As certainly that was a time of HUGE confusion collectively and personally for families and society as a whole.

It’s an emotion I don’t think I’ve thought about very much before consciously, so today’s Cafe Adler got me thinking and reflecting on how we as parents and teachers talk about confusion.

Parents often contact me when they are feeling confused about something and helping children handle confusion is an important aspect of parenting too I think.

Children, like ourselves, often experience confusion when they encounter new experiences, challenging situations, or complex emotions.

I have some ideas that I hope you’ll find helpful.

Active Listening:

When your child is confused, start by actively listening to their concerns and questions. Show empathy and understanding by asking open-ended questions like, “Can you tell me more about what’s confusing you?” This helps them feel heard and validated.

Provide a Safe and Supportive Environment:

Create an environment where your child feels safe to express their confusion without fear of judgment. Assure them that it’s okay to be confused and that you are there to help them understand.

Empathise and Validate:

Acknowledge your child’s feelings of confusion and validate their emotions. Let them know that it’s normal to feel this way and that confusion is a part of learning and growing.

Break It Down:

If a situation or problem is causing confusion, help your child break it down into smaller, more manageable parts. This can make it less overwhelming and easier to comprehend.

Use Visual Aids:

For younger children or those who are more visually oriented, use visual aids such as drawings, diagrams, or props to illustrate concepts and clarify confusion.

Provide Age-Appropriate Information:

Ensure that you provide information that is suitable for your child’s age and cognitive development.

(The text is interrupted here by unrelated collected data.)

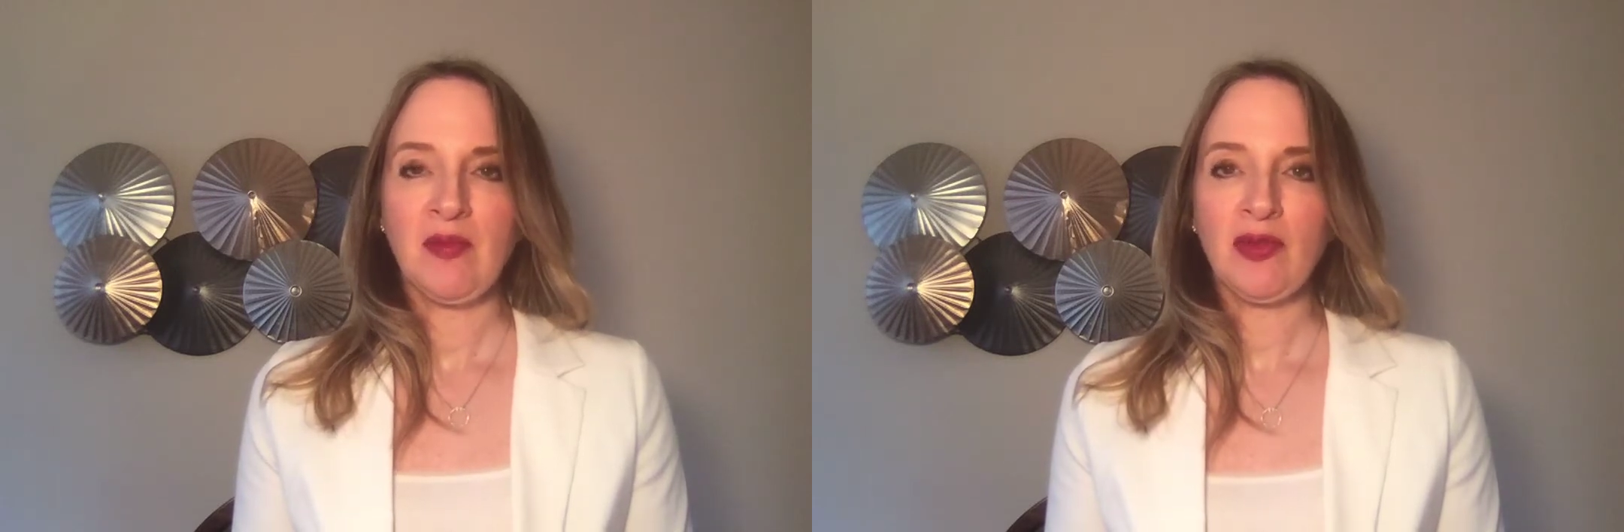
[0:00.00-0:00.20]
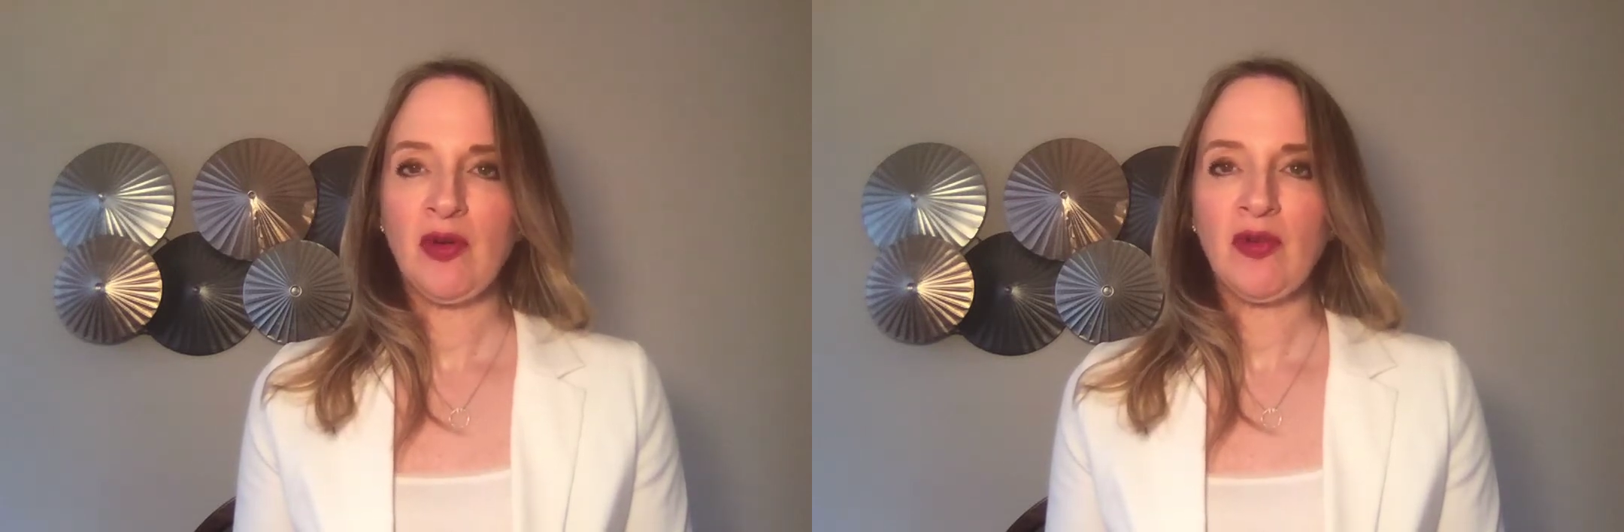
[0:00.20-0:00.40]

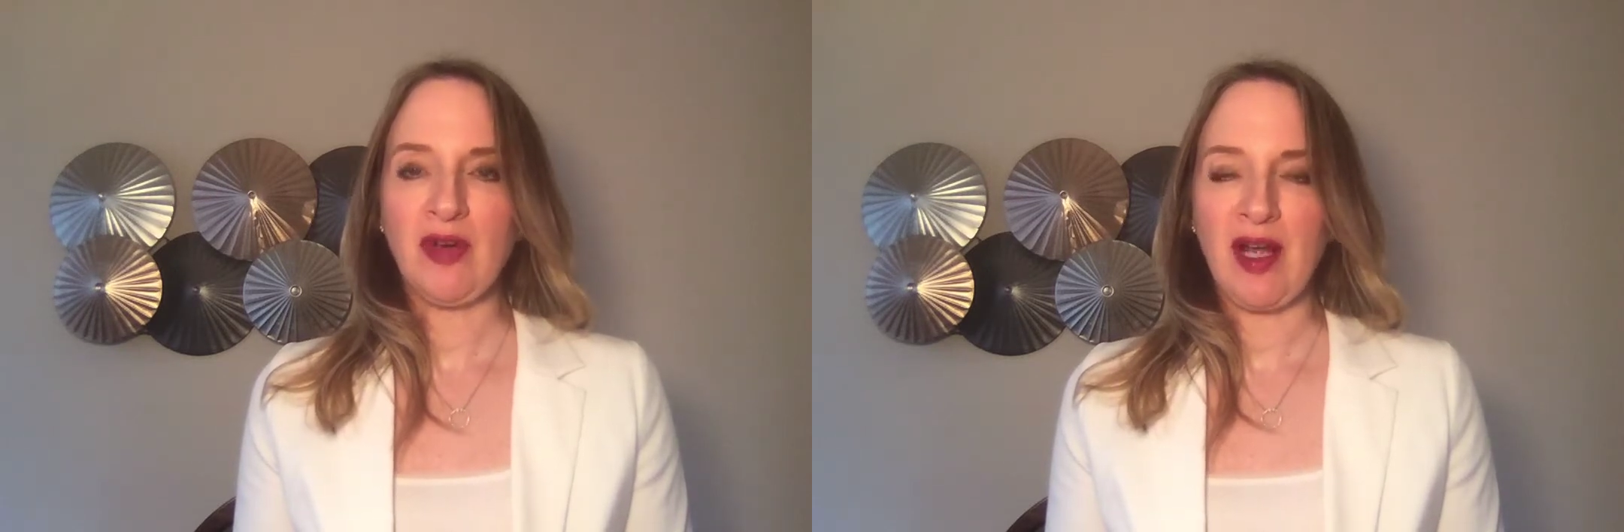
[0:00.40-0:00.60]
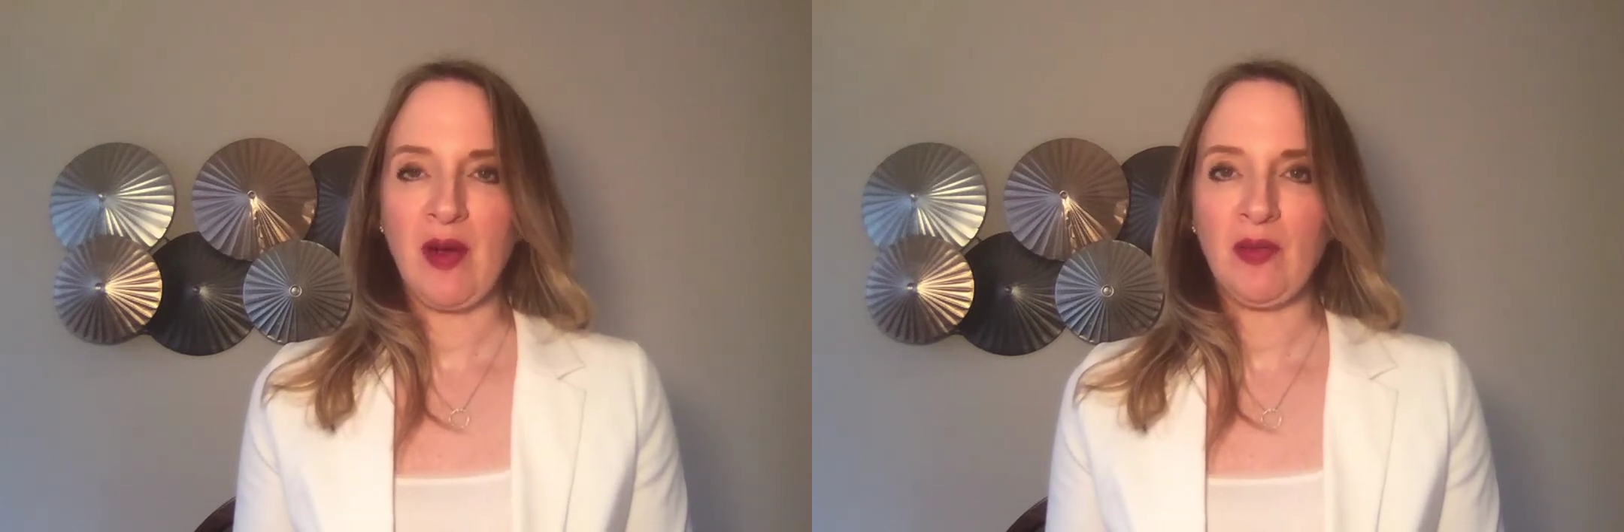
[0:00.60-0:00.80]

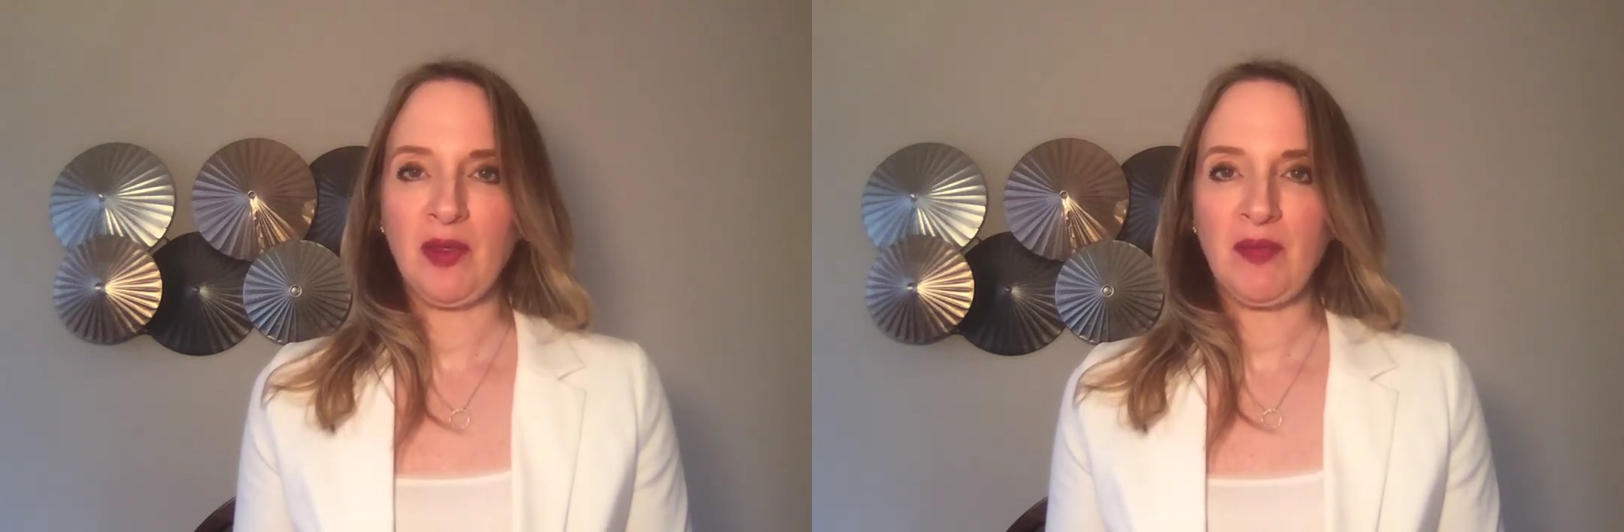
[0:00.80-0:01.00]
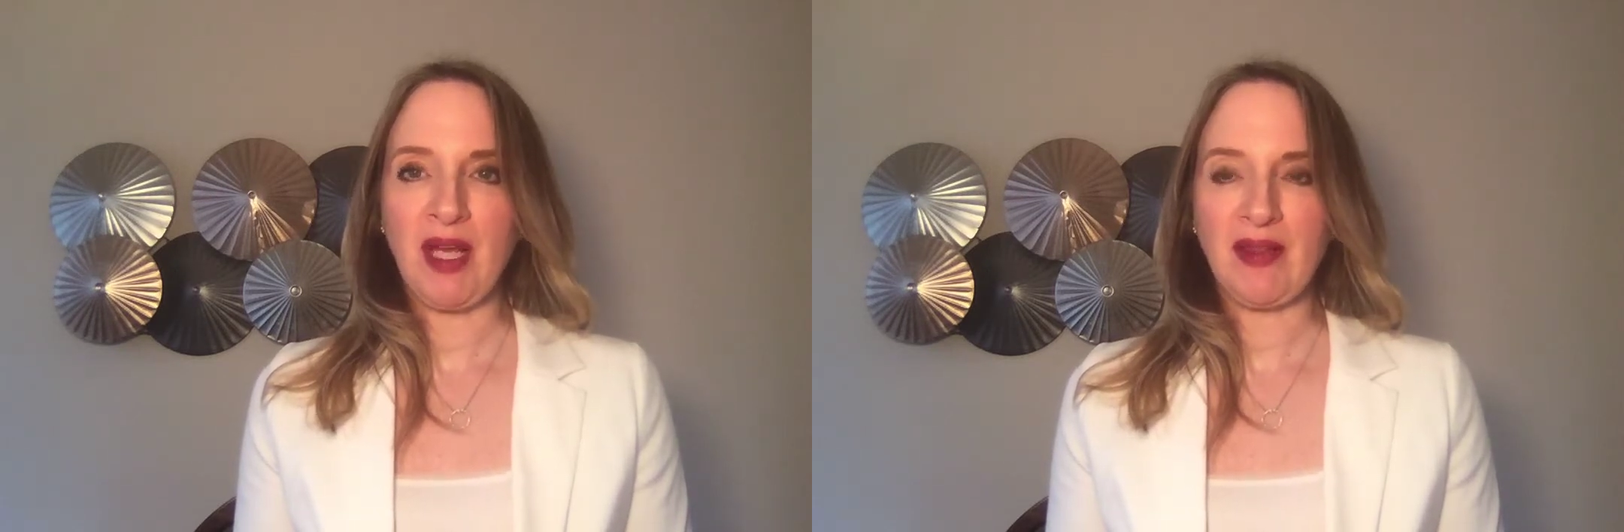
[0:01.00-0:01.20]
program
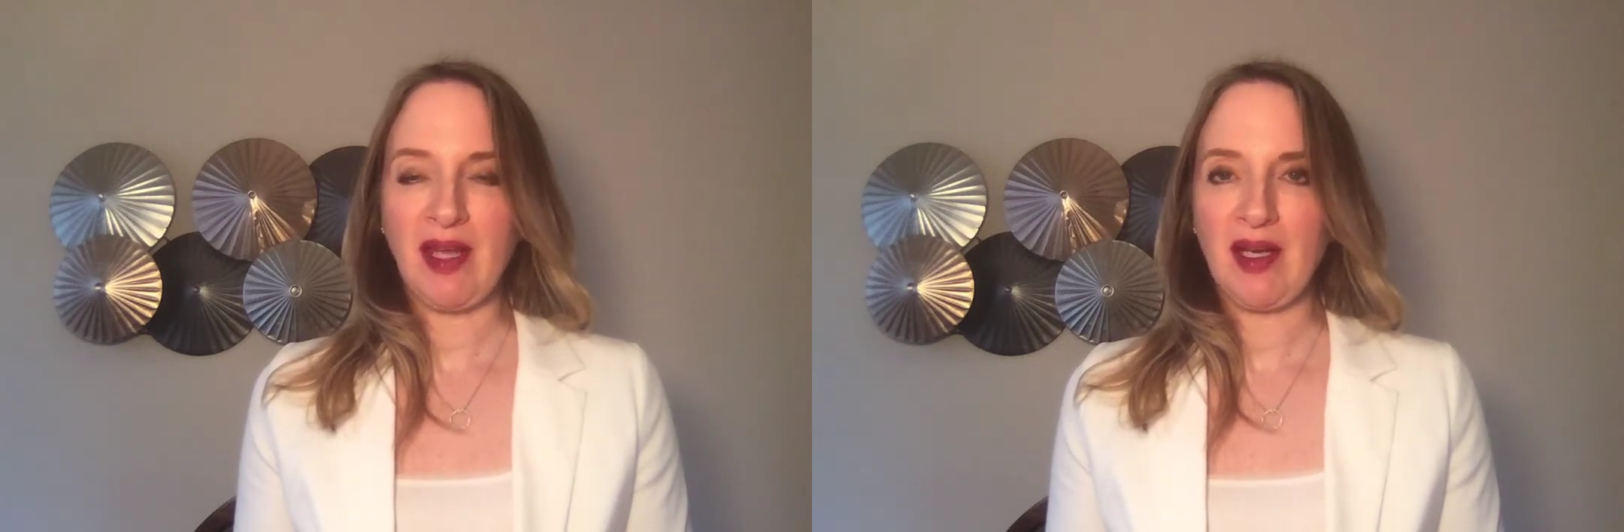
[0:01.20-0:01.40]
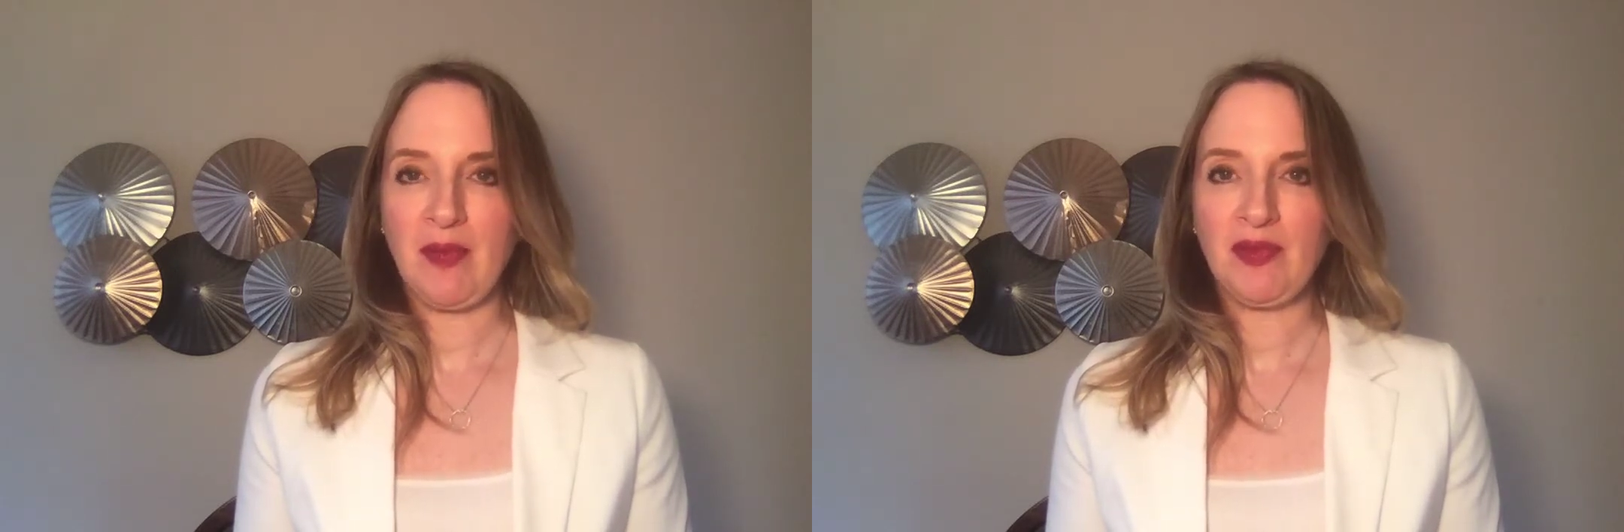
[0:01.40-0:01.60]
would pick
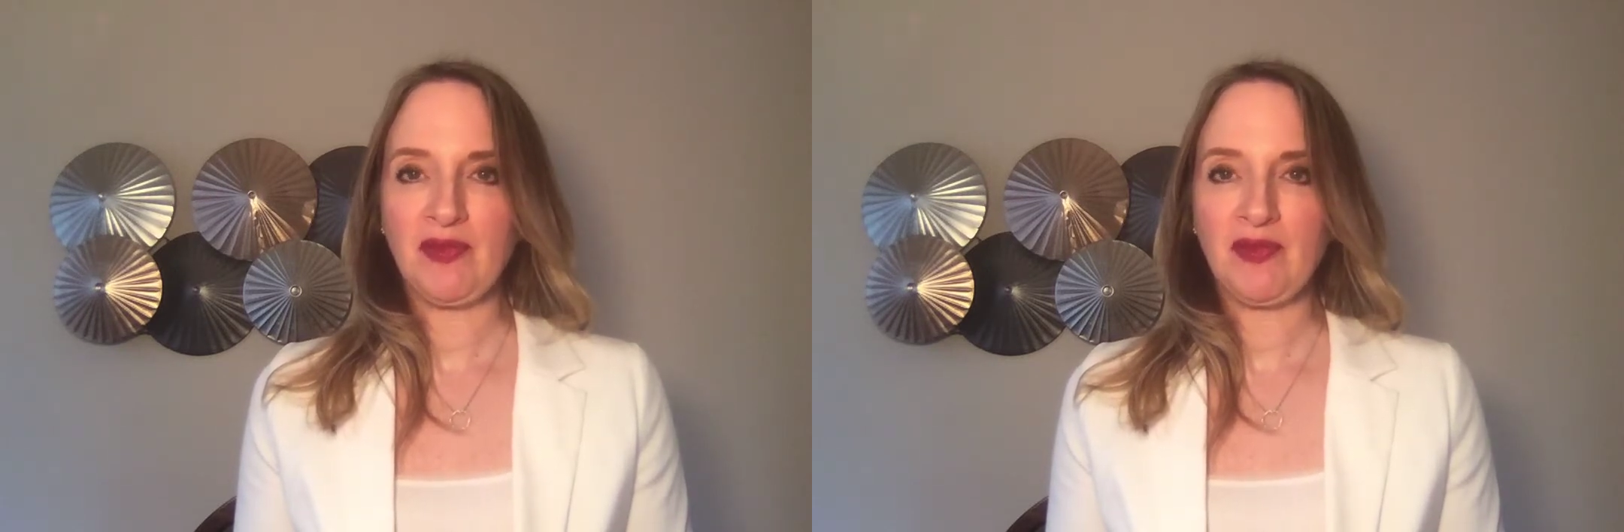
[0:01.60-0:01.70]
that up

Overloading them with complex information can lead to more confusion.

Encourage Questions:

Let your child know that it’s okay to ask questions. Encourage their curiosity and create an environment where they feel comfortable seeking answers.

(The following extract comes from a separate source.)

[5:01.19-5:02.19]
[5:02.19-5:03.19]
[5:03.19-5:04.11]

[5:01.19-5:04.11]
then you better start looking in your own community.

Teach Problem-Solving Skills:

Guide your child through the process of problem-solving. Teach them how to identify the issue, consider possible solutions, and make decisions. This empowers them to handle confusion independently.

Model Coping Strategies:

Children often learn by observing their parents. Model healthy ways to cope with confusion by demonstrating patience, resilience, and a willingness to seek answers and learn from mistakes.

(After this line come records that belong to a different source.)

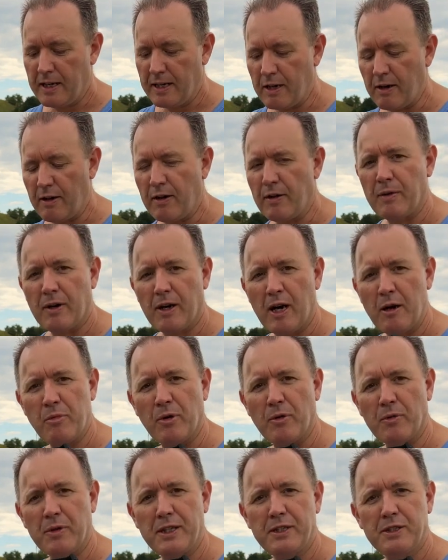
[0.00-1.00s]
Now, I
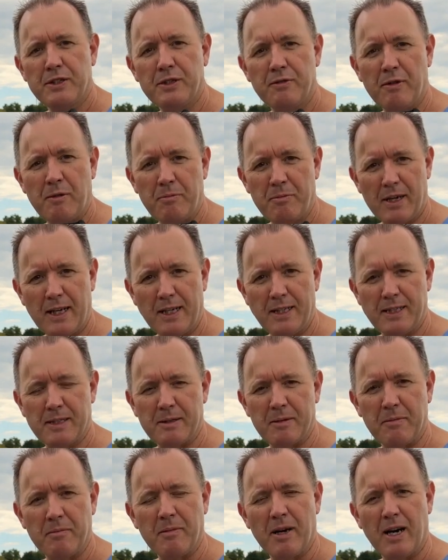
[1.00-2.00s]
bought this to
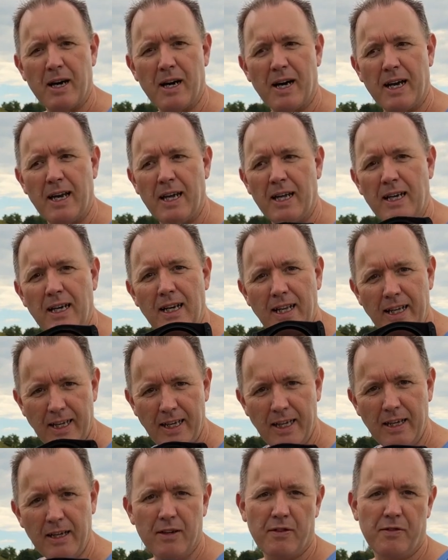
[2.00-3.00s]
replace my
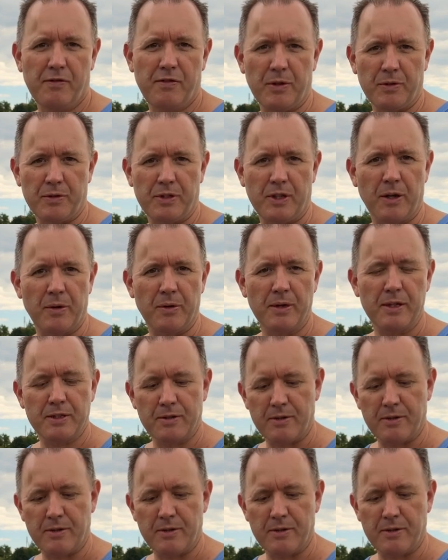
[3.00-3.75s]
Lee filter holder.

Use Stories and Metaphors:

Sometimes, using stories or metaphors can help children better understand complex concepts. Relate confusing situations to something familiar to make it more relatable.

Encourage Critical Thinking:

Help your child develop critical thinking skills by asking them open-ended questions that promote reasoning and logical thinking. This can be a valuable tool for navigating confusion.

Praise Effort, Not Just Results:

Encourage your child’s efforts to understand and learn, even if they don’t immediately find the answers. Praise their determination and perseverance, which can boost their confidence.

Offer Reassurance:

Remind your child that it’s okay not to have all the answers right away. Reassure them that learning and understanding take time, and it’s a natural part of life.

Give Them TIME

We tend to rush in to rescue our children when sometimes they just need time to sit with confusion for awhile and let things percolate. The answers will come or we can go along side them while they do.

Seek Professional Help If Needed:

If confusion really seems to persists or is related to emotional or developmental issues, don’t hesitate to seek professional help from a child psychologist or counsellor who specialises in working with children, particularly teens.

Parenting is an ongoing journey, and helping children handle confusion is an integral part of nurturing their emotional and intellectual growth. By exploring and trying some of these psychological strategies, you can support your child in developing the skills and resilience needed to navigate the complexities of life – which is full of confusion, uncertainty and challenges at times no matter how old we are.

Let’s allow our children to have the courage to be confused sometimes and offer them compassion and care while they learn to navigate it.